:: Your task ::
In this exercise, every entry below is to be reproduced word for word.
"""
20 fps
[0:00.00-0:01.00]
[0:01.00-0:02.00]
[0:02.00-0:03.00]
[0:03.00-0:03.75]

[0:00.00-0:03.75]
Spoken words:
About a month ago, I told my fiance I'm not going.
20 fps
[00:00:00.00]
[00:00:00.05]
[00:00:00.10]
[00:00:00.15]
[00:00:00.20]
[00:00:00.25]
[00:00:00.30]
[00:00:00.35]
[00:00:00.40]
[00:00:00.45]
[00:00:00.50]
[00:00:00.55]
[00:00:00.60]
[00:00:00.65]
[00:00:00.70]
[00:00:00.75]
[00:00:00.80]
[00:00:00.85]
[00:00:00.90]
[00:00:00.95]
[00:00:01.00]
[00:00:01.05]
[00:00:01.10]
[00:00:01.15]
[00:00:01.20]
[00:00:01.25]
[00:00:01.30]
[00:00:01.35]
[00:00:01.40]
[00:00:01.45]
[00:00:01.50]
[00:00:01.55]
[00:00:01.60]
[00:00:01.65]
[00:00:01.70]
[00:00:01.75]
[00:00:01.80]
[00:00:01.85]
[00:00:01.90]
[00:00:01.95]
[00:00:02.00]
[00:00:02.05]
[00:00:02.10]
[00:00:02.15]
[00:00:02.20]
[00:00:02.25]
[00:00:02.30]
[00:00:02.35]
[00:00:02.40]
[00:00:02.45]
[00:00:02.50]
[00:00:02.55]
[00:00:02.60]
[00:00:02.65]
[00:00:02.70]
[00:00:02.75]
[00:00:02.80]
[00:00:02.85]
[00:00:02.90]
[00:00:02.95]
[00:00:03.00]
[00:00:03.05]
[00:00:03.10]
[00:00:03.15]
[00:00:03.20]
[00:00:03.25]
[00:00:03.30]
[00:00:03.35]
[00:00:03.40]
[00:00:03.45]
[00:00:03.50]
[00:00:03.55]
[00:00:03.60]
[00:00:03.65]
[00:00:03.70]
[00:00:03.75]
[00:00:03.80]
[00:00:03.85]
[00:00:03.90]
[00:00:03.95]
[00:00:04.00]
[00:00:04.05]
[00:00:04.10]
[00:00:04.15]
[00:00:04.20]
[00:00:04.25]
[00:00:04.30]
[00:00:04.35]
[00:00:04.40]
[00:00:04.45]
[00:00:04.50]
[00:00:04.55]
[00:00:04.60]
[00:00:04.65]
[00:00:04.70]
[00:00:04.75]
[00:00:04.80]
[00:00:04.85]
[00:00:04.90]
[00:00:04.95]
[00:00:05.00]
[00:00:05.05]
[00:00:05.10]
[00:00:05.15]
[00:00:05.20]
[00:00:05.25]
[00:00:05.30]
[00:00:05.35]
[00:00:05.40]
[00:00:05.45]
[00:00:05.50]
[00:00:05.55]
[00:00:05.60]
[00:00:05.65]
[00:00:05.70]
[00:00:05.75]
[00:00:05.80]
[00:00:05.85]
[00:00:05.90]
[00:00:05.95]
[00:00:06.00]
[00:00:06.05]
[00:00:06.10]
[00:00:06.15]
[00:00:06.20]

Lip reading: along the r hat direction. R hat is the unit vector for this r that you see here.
"""
:: Response ::
20 fps
[0:00.00-0:01.00]
[0:01.00-0:02.00]
[0:02.00-0:03.00]
[0:03.00-0:03.75]

[0:00.00-0:03.75]
Spoken words:
About a month ago, I told my fiance I'm not going.
20 fps
[00:00:00.00]
[00:00:00.05]
[00:00:00.10]
[00:00:00.15]
[00:00:00.20]
[00:00:00.25]
[00:00:00.30]
[00:00:00.35]
[00:00:00.40]
[00:00:00.45]
[00:00:00.50]
[00:00:00.55]
[00:00:00.60]
[00:00:00.65]
[00:00:00.70]
[00:00:00.75]
[00:00:00.80]
[00:00:00.85]
[00:00:00.90]
[00:00:00.95]
[00:00:01.00]
[00:00:01.05]
[00:00:01.10]
[00:00:01.15]
[00:00:01.20]
[00:00:01.25]
[00:00:01.30]
[00:00:01.35]
[00:00:01.40]
[00:00:01.45]
[00:00:01.50]
[00:00:01.55]
[00:00:01.60]
[00:00:01.65]
[00:00:01.70]
[00:00:01.75]
[00:00:01.80]
[00:00:01.85]
[00:00:01.90]
[00:00:01.95]
[00:00:02.00]
[00:00:02.05]
[00:00:02.10]
[00:00:02.15]
[00:00:02.20]
[00:00:02.25]
[00:00:02.30]
[00:00:02.35]
[00:00:02.40]
[00:00:02.45]
[00:00:02.50]
[00:00:02.55]
[00:00:02.60]
[00:00:02.65]
[00:00:02.70]
[00:00:02.75]
[00:00:02.80]
[00:00:02.85]
[00:00:02.90]
[00:00:02.95]
[00:00:03.00]
[00:00:03.05]
[00:00:03.10]
[00:00:03.15]
[00:00:03.20]
[00:00:03.25]
[00:00:03.30]
[00:00:03.35]
[00:00:03.40]
[00:00:03.45]
[00:00:03.50]
[00:00:03.55]
[00:00:03.60]
[00:00:03.65]
[00:00:03.70]
[00:00:03.75]
[00:00:03.80]
[00:00:03.85]
[00:00:03.90]
[00:00:03.95]
[00:00:04.00]
[00:00:04.05]
[00:00:04.10]
[00:00:04.15]
[00:00:04.20]
[00:00:04.25]
[00:00:04.30]
[00:00:04.35]
[00:00:04.40]
[00:00:04.45]
[00:00:04.50]
[00:00:04.55]
[00:00:04.60]
[00:00:04.65]
[00:00:04.70]
[00:00:04.75]
[00:00:04.80]
[00:00:04.85]
[00:00:04.90]
[00:00:04.95]
[00:00:05.00]
[00:00:05.05]
[00:00:05.10]
[00:00:05.15]
[00:00:05.20]
[00:00:05.25]
[00:00:05.30]
[00:00:05.35]
[00:00:05.40]
[00:00:05.45]
[00:00:05.50]
[00:00:05.55]
[00:00:05.60]
[00:00:05.65]
[00:00:05.70]
[00:00:05.75]
[00:00:05.80]
[00:00:05.85]
[00:00:05.90]
[00:00:05.95]
[00:00:06.00]
[00:00:06.05]
[00:00:06.10]
[00:00:06.15]
[00:00:06.20]

Lip reading: along the r hat direction. R hat is the unit vector for this r that you see here.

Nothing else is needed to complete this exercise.